Operating expenses increased by 16% to $100.7 million. Yet, the company reported an operating profit of $23.2 million, representing a 19% margin, an increase from the third quarter of 2023 when the operating profit was $16.1 million and the margin was 16%. Net income was reported at $17.9 million, representing a 15% margin, and adjusted net income came in at $22.9 million, representing a 19% margin. The GAAP earnings per share (EPS) of $0.20 slightly missed consensus expectations by $0.01.

The free cash flow from operations was $29.7 million, or 97% of adjusted EBITDA. Net operating cash flow stood at $34.9 million, while cash and cash equivalents totaled $106.0 million by the end of the quarter. The company announced a semi-annual cash dividend of $0.40 per share to shareholders recorded as of the close of business on January 6, 2025.

Management has raised both revenue and adjusted EBITDA full-year guidance to 19% year-over-year growth with a corresponding increase in adjusted EBITDA expectations.

The Stock Shows Momentum and Value

The stock has been on a multi-year upward trend, climbing over 263% in the past three years.

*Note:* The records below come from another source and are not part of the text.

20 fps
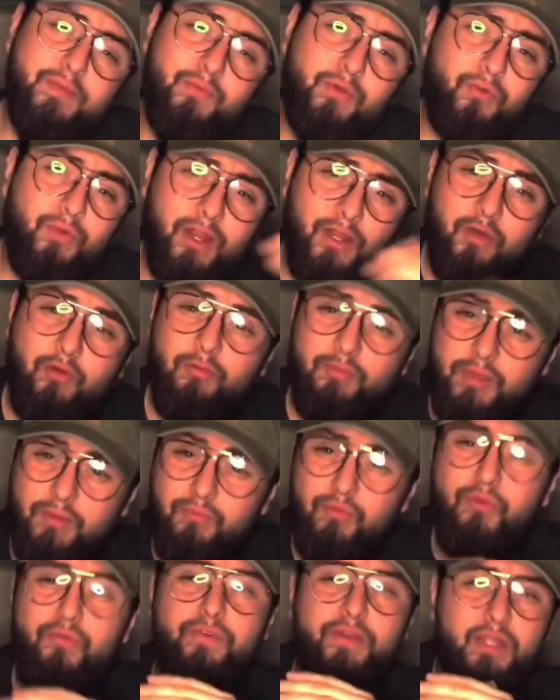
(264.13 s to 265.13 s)
where I don't want to be
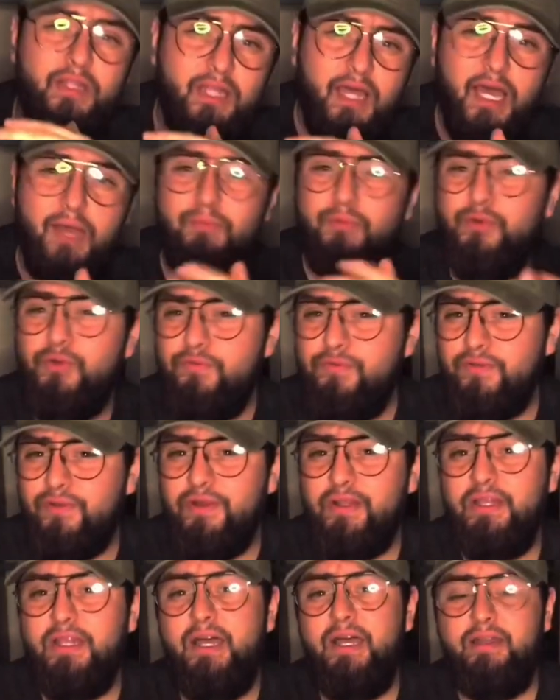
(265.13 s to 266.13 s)
moving a lot,
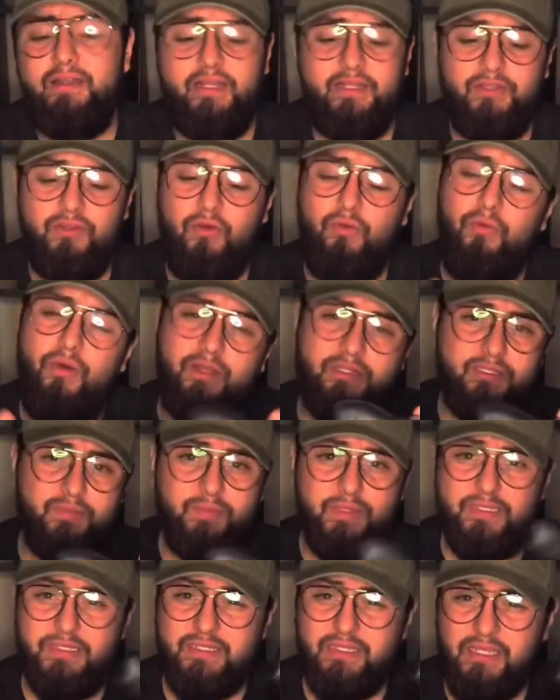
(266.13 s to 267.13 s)
maneuvering a lot, and I don't want to
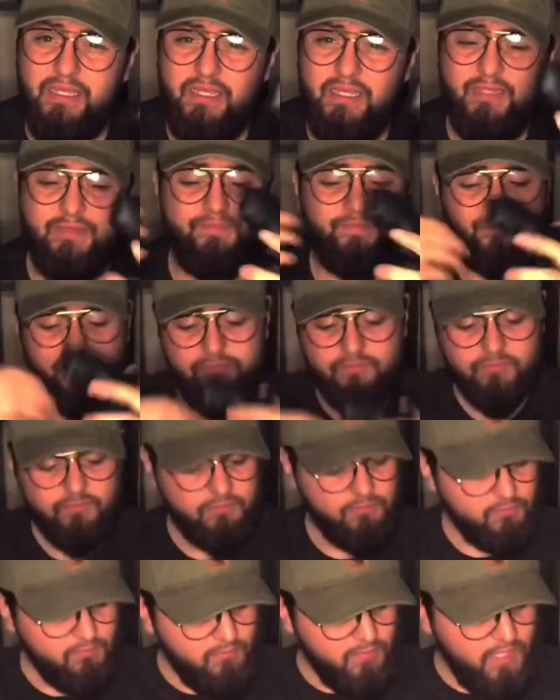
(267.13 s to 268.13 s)
be seen,
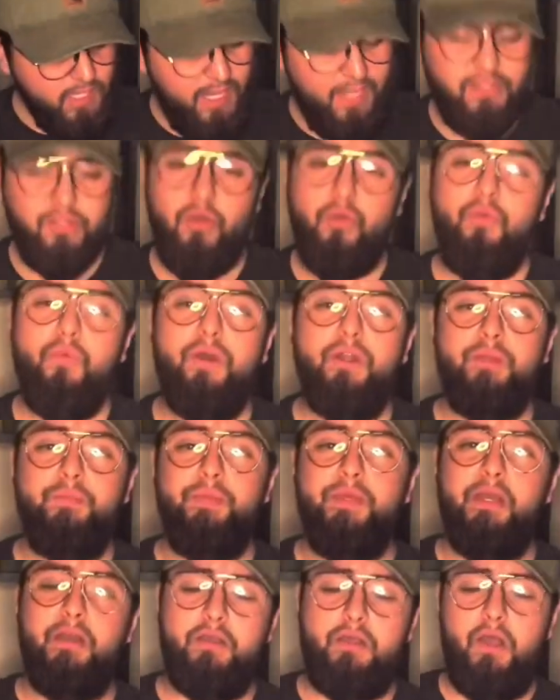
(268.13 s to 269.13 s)
and I don't want to
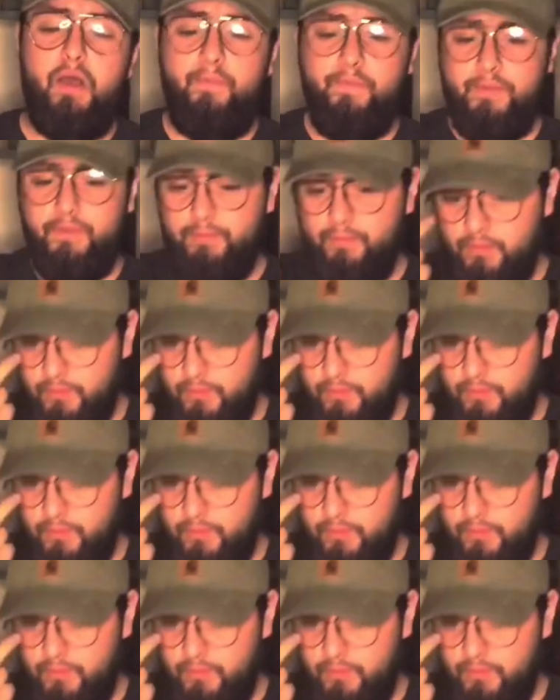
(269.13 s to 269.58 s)
be uncomfortable.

It trades at the high end of its 52-week price range of $10.11 – $20.70 and demonstrates ongoing positive price momentum as it trades above all major moving averages. Despite the prolonged price increase, the stock trades at a relative discount to industry peers, with a P/E ratio of 11.86x compared to the Information Technology sector average of 25.8x.

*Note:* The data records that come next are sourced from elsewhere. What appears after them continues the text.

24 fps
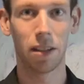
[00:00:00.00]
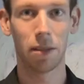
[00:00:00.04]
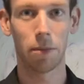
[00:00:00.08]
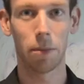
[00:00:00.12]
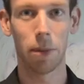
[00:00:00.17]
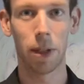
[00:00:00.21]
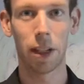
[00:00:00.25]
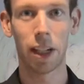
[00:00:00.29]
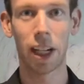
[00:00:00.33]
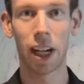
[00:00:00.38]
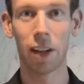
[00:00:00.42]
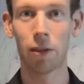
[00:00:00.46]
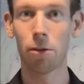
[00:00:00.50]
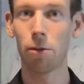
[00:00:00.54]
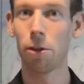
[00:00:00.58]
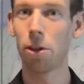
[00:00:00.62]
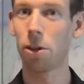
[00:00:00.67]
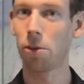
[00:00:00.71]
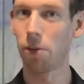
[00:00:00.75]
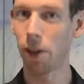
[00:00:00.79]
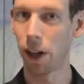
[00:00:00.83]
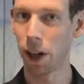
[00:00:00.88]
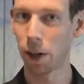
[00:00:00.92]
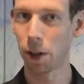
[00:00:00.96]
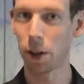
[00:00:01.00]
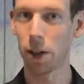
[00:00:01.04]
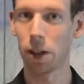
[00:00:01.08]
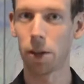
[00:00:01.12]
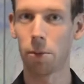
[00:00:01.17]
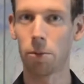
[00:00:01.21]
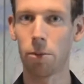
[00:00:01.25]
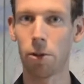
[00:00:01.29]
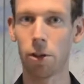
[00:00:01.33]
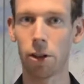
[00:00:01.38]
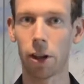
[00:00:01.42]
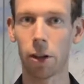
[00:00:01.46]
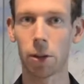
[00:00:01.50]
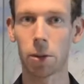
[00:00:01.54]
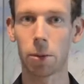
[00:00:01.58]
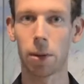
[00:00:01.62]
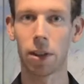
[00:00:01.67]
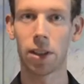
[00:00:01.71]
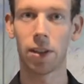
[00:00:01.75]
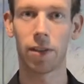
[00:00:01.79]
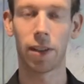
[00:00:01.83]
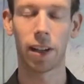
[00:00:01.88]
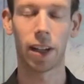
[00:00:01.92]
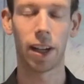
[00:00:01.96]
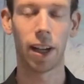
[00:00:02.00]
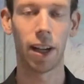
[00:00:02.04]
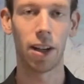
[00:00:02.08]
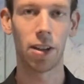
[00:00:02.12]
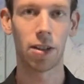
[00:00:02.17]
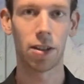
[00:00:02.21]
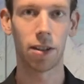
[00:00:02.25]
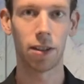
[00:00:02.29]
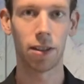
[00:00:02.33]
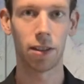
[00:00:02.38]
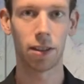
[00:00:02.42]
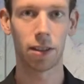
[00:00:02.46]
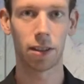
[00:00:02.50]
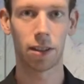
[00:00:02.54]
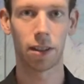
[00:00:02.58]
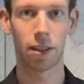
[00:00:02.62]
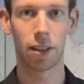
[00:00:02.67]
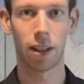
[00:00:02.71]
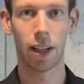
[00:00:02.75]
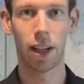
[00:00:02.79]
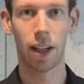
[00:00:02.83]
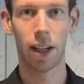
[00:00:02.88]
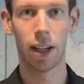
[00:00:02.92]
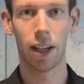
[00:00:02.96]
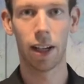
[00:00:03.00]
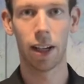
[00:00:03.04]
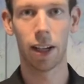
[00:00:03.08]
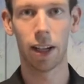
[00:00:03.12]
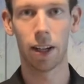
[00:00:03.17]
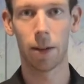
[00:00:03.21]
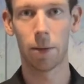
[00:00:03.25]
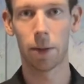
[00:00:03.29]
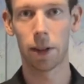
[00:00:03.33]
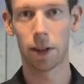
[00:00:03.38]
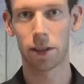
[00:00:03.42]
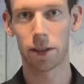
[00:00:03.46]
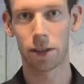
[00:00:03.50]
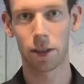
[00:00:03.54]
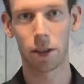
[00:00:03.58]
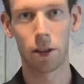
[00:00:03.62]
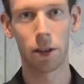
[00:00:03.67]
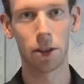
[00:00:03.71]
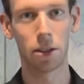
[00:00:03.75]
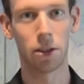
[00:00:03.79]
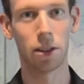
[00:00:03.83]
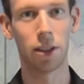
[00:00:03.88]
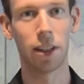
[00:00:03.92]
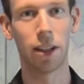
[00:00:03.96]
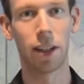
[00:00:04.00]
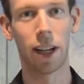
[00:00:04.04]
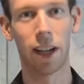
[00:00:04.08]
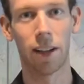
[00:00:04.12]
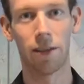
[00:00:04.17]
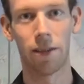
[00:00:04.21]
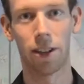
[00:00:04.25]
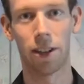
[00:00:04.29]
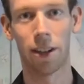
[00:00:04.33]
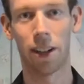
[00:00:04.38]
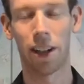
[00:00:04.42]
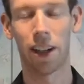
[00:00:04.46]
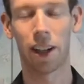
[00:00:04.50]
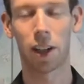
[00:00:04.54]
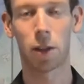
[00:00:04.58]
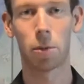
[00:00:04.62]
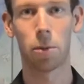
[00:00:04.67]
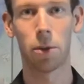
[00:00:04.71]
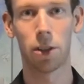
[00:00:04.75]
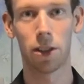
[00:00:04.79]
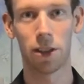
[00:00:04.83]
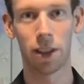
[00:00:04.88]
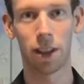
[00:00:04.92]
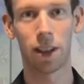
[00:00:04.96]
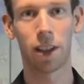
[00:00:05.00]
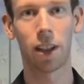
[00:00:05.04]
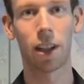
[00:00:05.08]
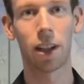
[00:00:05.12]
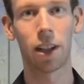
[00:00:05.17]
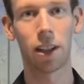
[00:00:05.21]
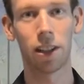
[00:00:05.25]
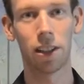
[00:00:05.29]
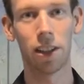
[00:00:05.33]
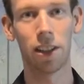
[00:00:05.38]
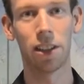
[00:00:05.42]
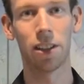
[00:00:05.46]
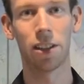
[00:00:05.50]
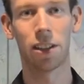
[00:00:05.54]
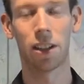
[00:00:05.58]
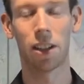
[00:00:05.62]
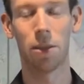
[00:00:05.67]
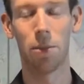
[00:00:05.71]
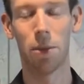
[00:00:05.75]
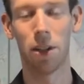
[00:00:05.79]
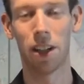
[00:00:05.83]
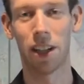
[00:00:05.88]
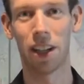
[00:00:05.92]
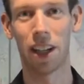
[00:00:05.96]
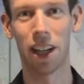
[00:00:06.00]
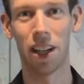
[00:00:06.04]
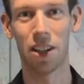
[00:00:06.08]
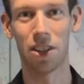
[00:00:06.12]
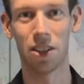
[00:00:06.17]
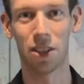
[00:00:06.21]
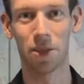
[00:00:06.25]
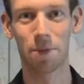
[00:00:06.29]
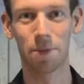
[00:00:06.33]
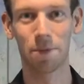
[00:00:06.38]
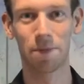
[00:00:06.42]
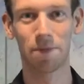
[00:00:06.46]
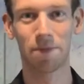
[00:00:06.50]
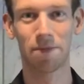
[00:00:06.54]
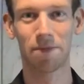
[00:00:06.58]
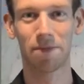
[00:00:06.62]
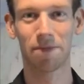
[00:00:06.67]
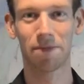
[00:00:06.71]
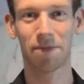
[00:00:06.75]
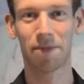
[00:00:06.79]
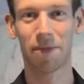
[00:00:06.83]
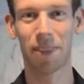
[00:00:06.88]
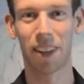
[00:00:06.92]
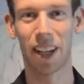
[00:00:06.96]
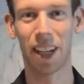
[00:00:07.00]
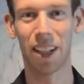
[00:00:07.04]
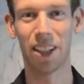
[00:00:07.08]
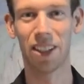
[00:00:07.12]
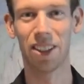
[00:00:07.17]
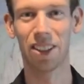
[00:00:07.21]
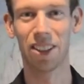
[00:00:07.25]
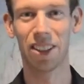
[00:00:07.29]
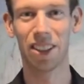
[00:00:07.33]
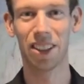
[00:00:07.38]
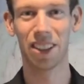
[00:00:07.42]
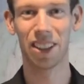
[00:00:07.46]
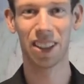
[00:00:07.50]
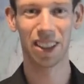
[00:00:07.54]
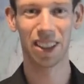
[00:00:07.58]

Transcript: Be careful when you're writing your program specifications. It's always good to have very explicit, clear communication. Thank you.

Analysts following the company have been bullish on OPRA stock. For instance, Goldman Sachs analyst Eric Sheridan, a five-star analyst according to Tipranks’ ratings, recently raised the price target on the shares to $23 (from $19.50) while maintaining a Buy rating. Sheridan noted the company’s operating momentum around high ARPU users, its monetization trends, and high-profile gaming sponsorship with League of Legends, all pointing to additional growth in forward periods.

Opera is rated a Strong Buy overall, based on the recent recommendations of five analysts. The average 12-month price target for OPRA stock is $24.40, representing a potential upside of 22.00% from current levels.

See more OPRA analyst ratings

Opera in Summary

Opera keeps soaring thanks to its AI-powered Opera One R2 browser, partnerships like the one with Spotify, and a booming user base. The browser’s innovative features have led to an impressive Q3 performance, with revenues exceeding expectations. Although the company’s expenses increased, Opera reported a notable operating profit, underscoring its strong financial health. The company’s stock has reflected the uptrend, climbing 60% this year. Despite its significant growth, Opera’s stock trades at a discount relative to its industry peers, making it a promising option for value-oriented investors.